In this post, we’ll walk through the structure of the economy, explain why conventional analysis is always late to the major inflection points, and highlight the sequential Business Cycle framework we use at EPB Research to track the segments that actually drive every boom and bust.
Breaking Down GDP
The economy has four primary categories: personal consumption, private investment, net exports, and government expenditures.
It’s true that personal consumption, or “the consumer,” accounts for about 70% of total GDP.
But that fact leads to an incorrect conclusion: that the consumer drives the ebbs and flows of the Business Cycle.
Within personal consumption, we have durable goods, nondurable goods, and services.
Within private investment, we have residential investment and nonresidential investment, which further break down into business equipment investment, nonresidential structures investment, and intellectual property investment.
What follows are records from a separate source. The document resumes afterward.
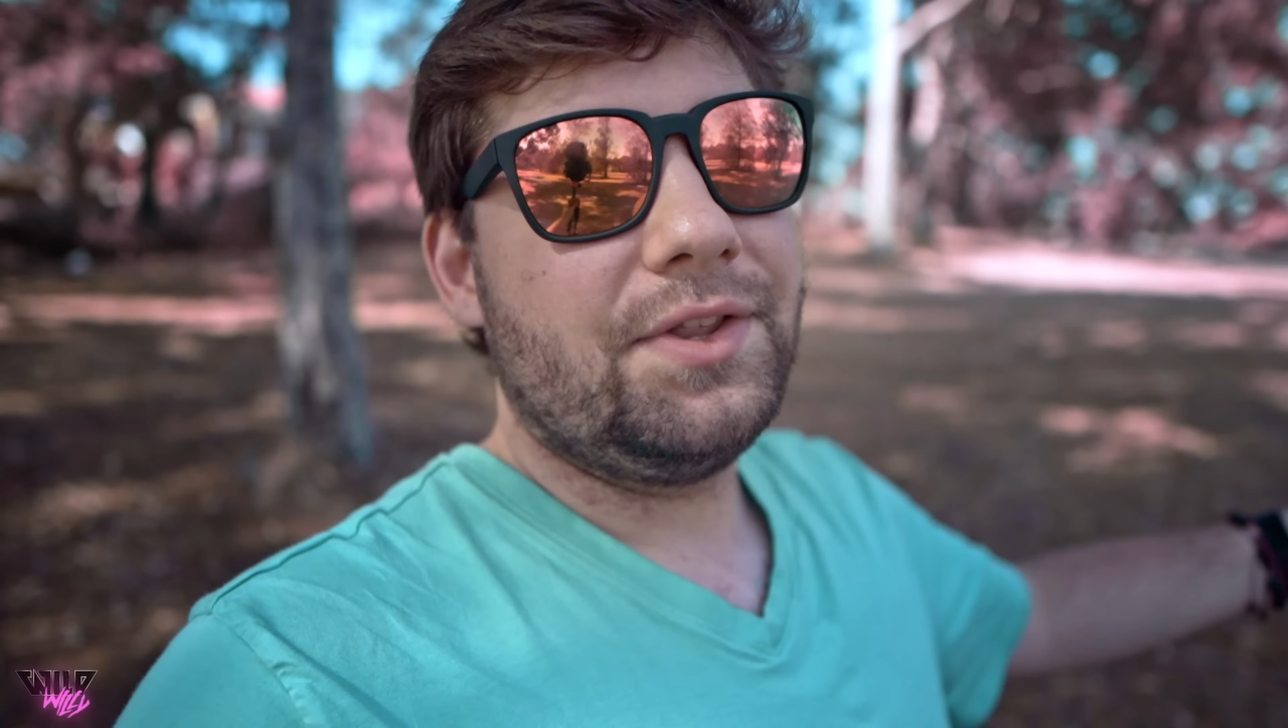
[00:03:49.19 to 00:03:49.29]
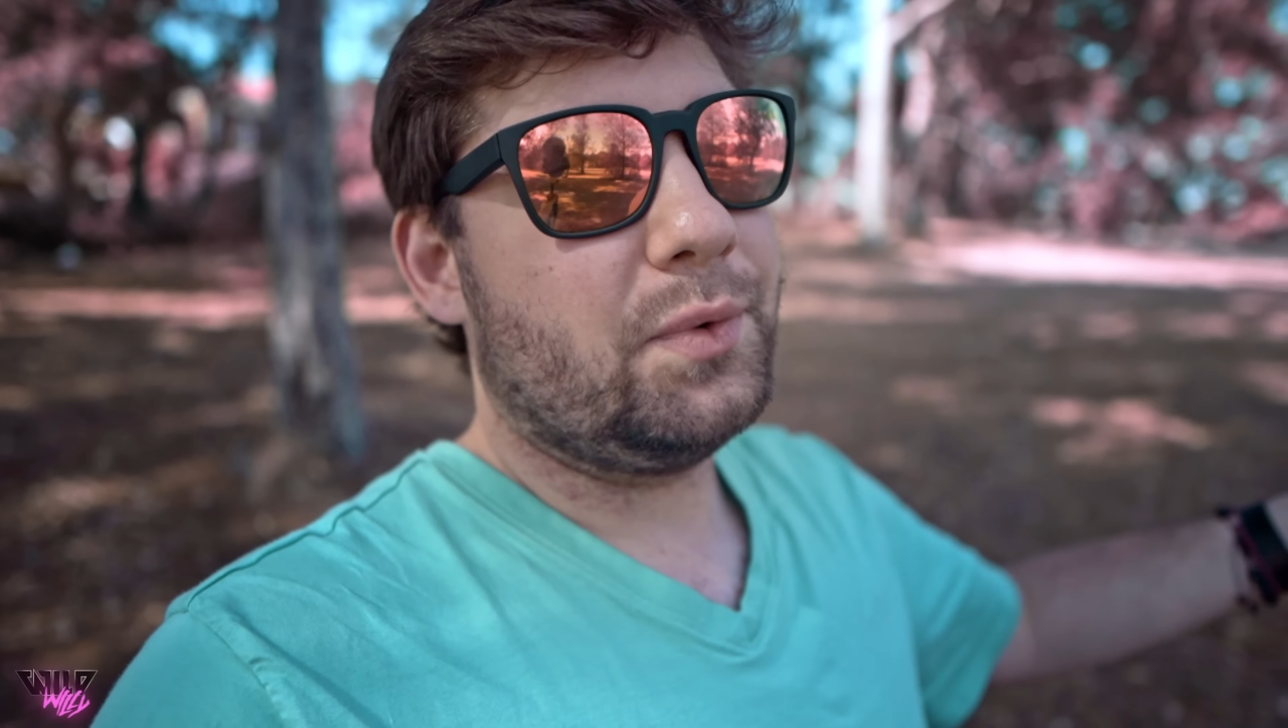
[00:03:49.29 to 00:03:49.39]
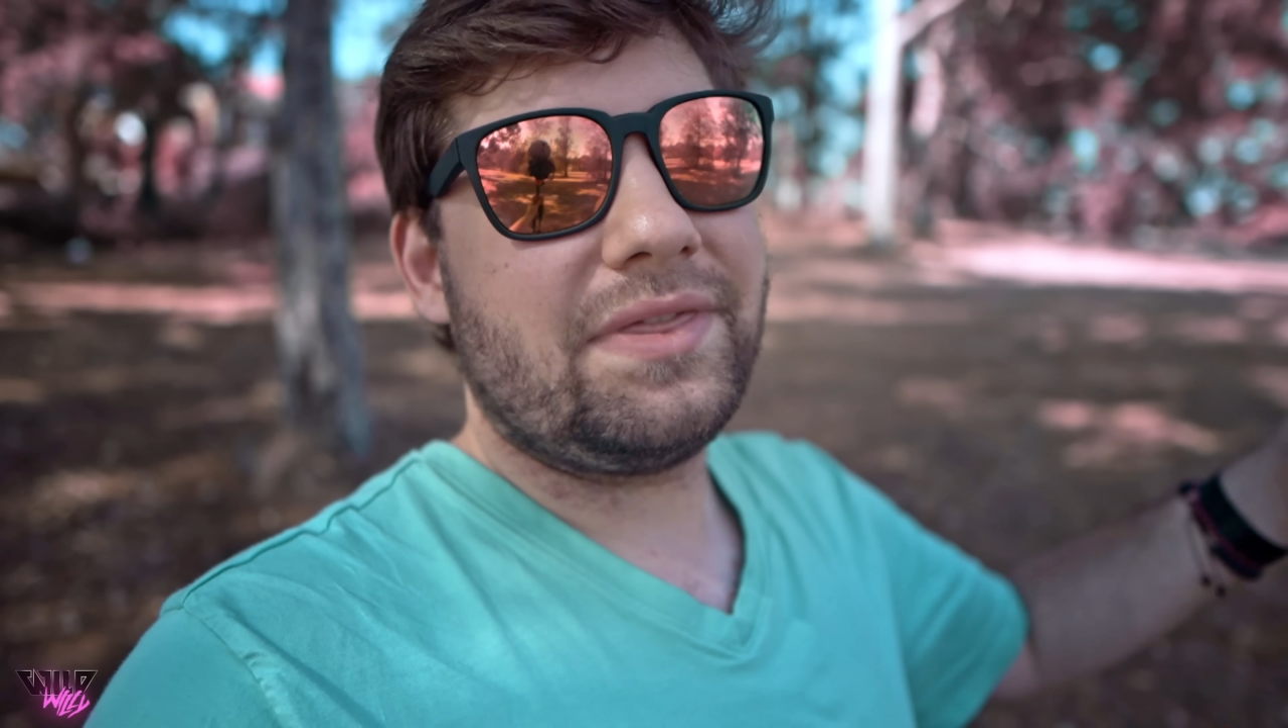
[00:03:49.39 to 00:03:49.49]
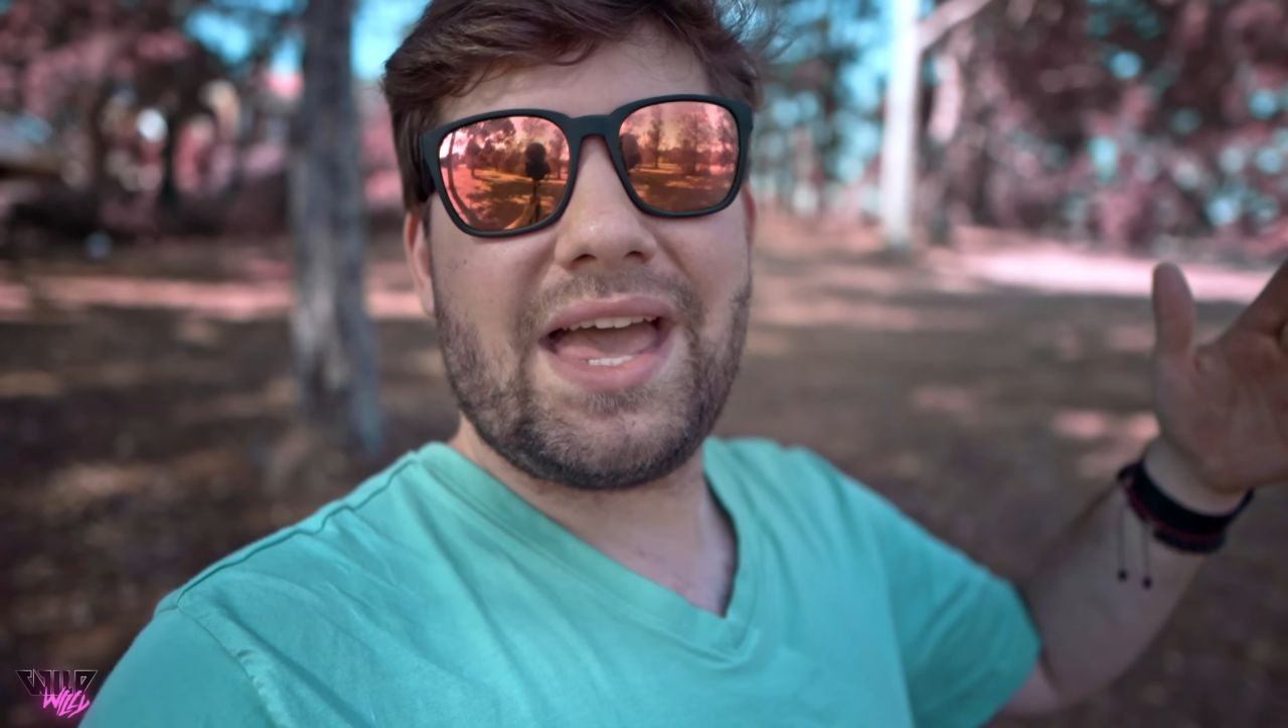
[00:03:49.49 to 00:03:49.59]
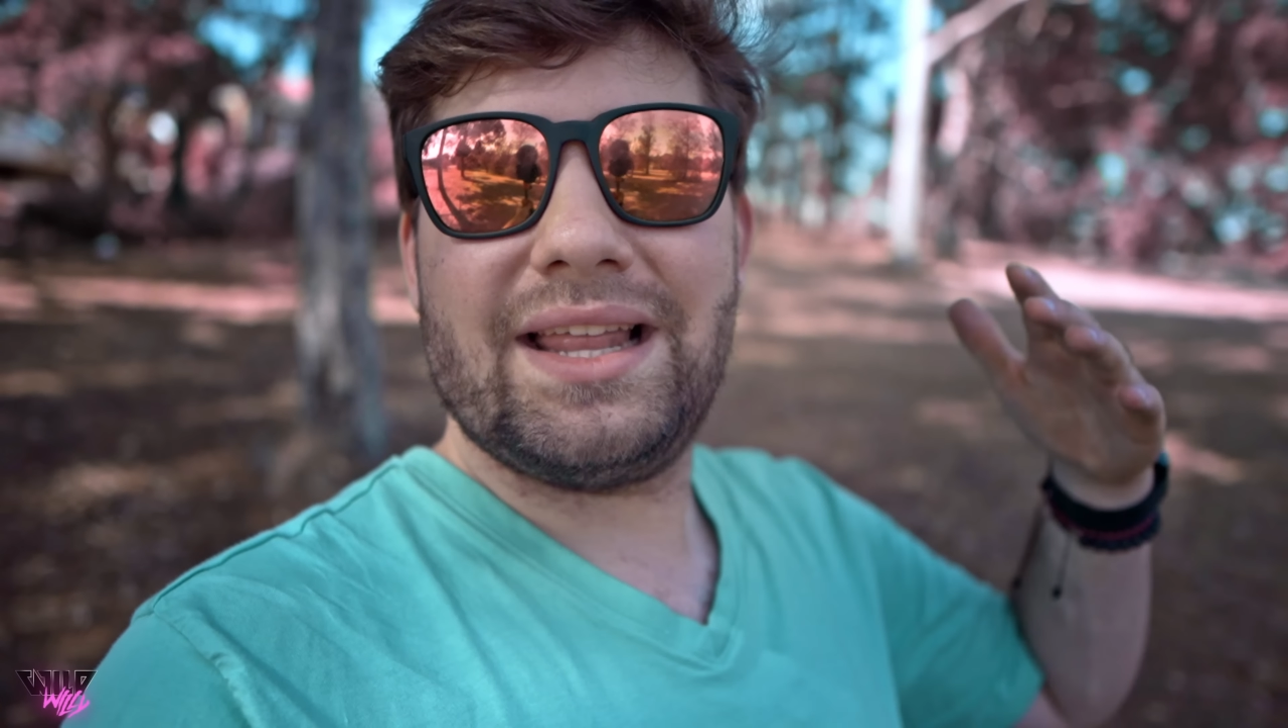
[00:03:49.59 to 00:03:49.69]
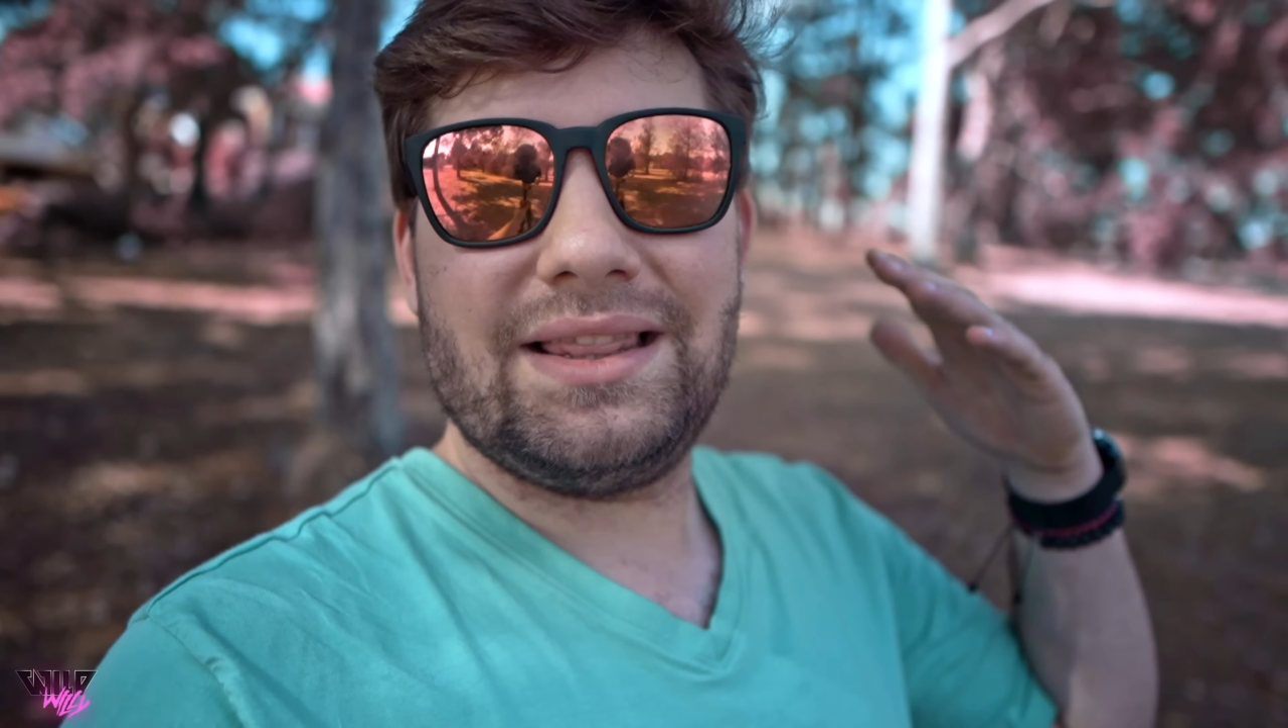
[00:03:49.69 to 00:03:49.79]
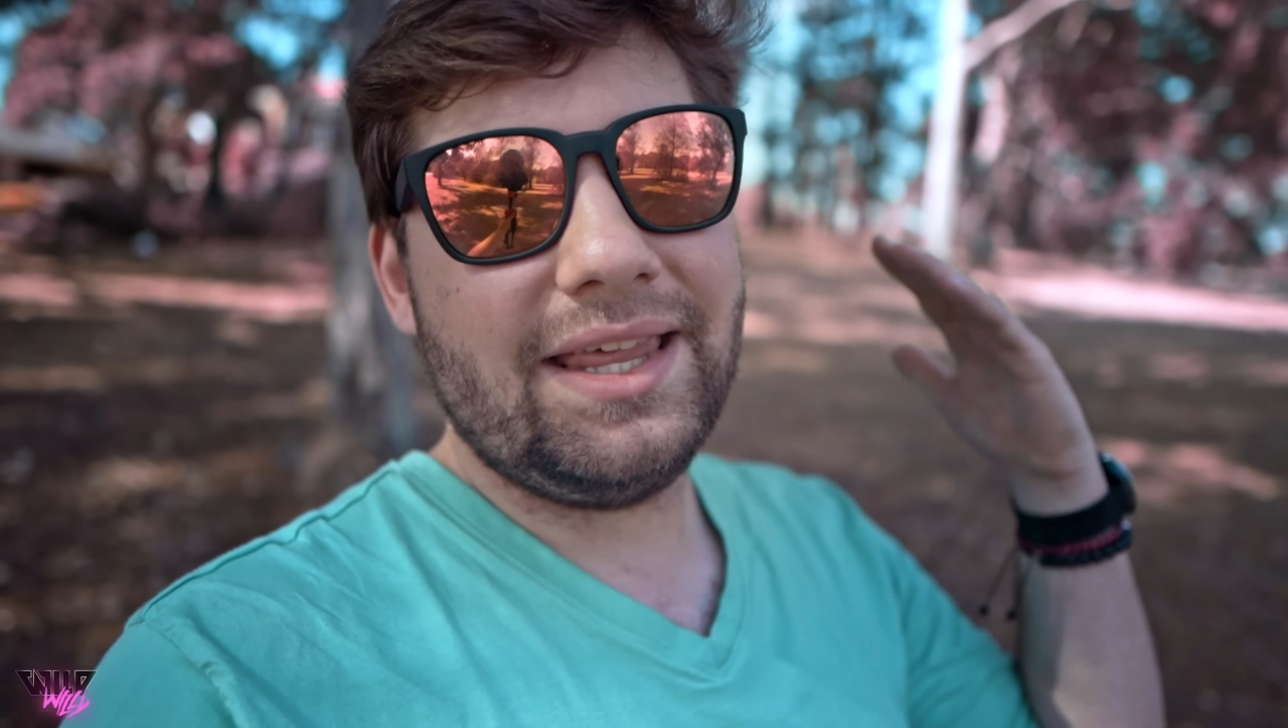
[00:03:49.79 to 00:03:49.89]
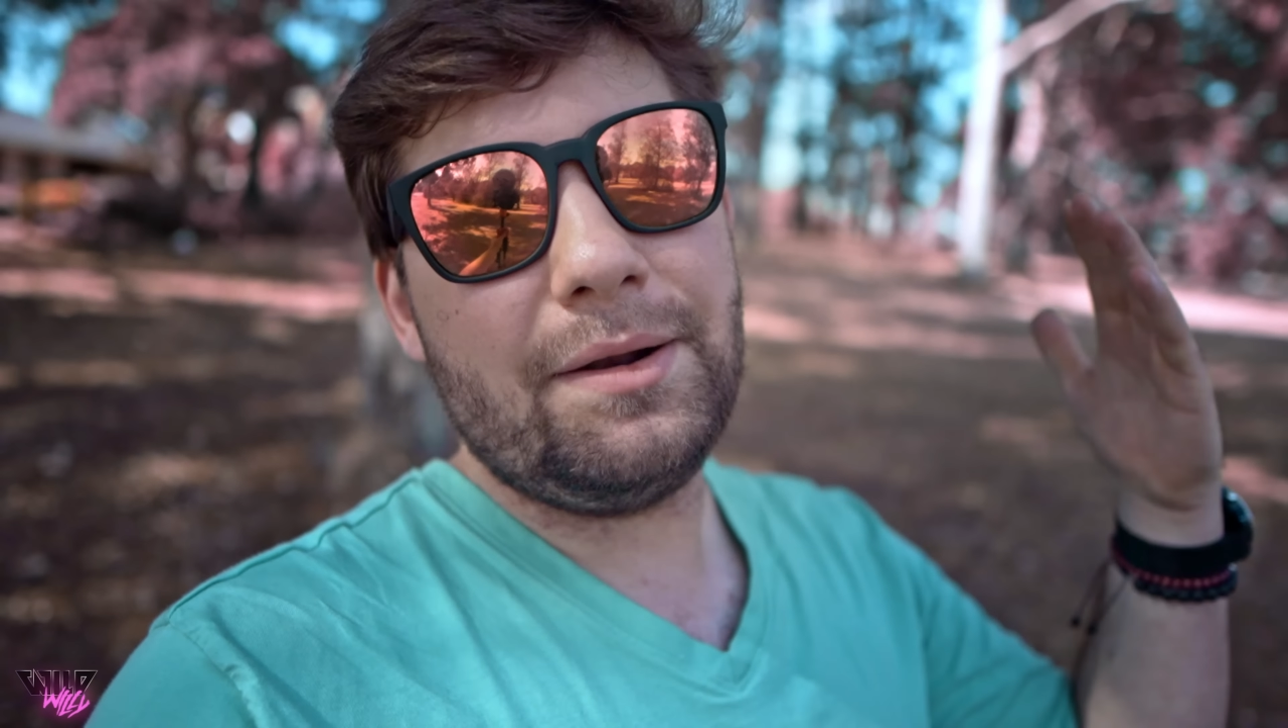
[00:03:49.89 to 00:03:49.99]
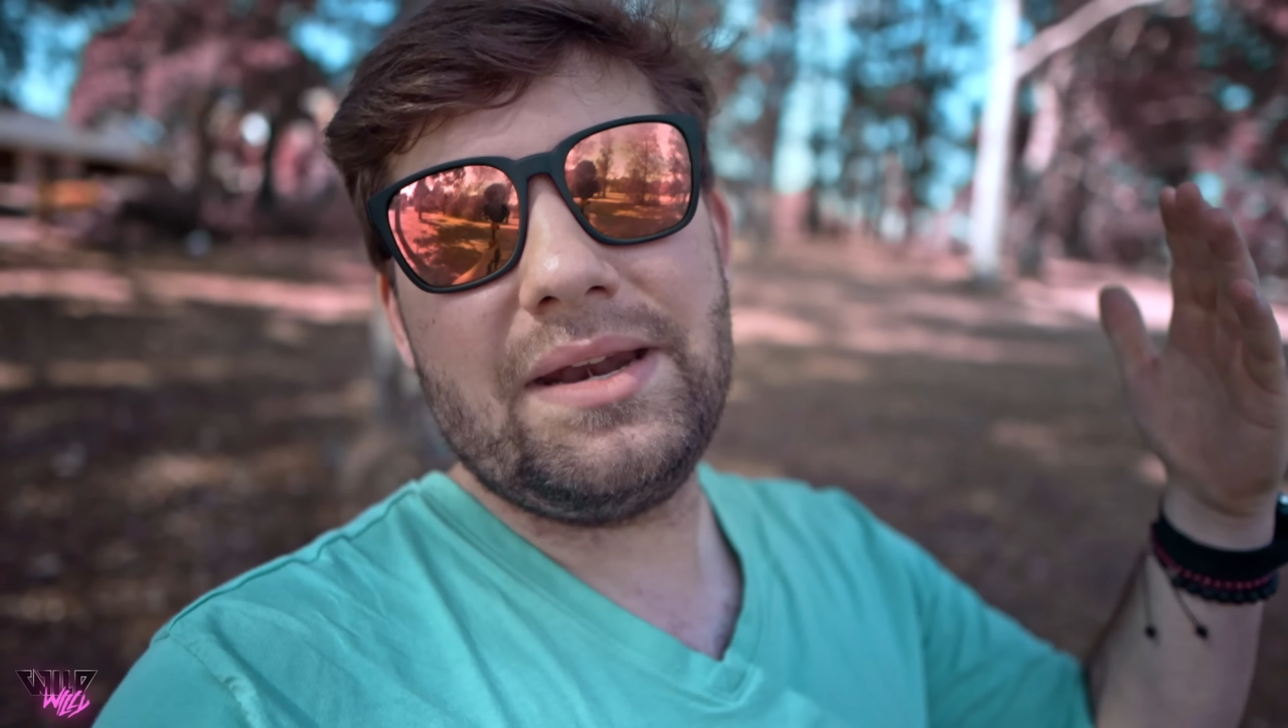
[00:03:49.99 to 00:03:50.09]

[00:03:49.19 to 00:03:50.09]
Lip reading: So with that little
Most analysts spend their time watching total consumption or total GDP. But not all of these categories behave the same way across the Business Cycle.
The Three Sectors That Actually Matter
The Duncan Leading Index was made popular by economist Wallace Duncan, and it was designed around a simple but powerful concept: changes in the economy stem from a few select categories.
The Duncan Leading Index involves tracking durable goods consumption, residential investment, and nonresidential investment.
At EPB Research, we’ve modified the original Duncan Leading Index to make it more cyclical and timely. We track three specific categories:
Durable Goods Consumption
Residential Investment
Business Equipment Investment
We call this combination “Cyclical GDP,” and it’s truly the only part of the economy you need to watch if your goal is to understand the Business Cycle.
In our modified version of the Duncan Leading Index concept, we exclude nonresidential structures investment and intellectual property investment from our framework.
That’s intentional.
These categories are not leading indicators, and in most business cycles, they’re lagging.
Nonresidential structures (hospitals, office buildings, shopping centers) often peak during a recession and bottom well after a downturn is over. Including them would add noise, not signal. These structures are less sensitive to short-term fluctuations in demand, having longer construction timelines, and include many government or quasi-government projects that are less sensitive to pure economic conditions.
Why These Three Categories Are All That Matter. Really.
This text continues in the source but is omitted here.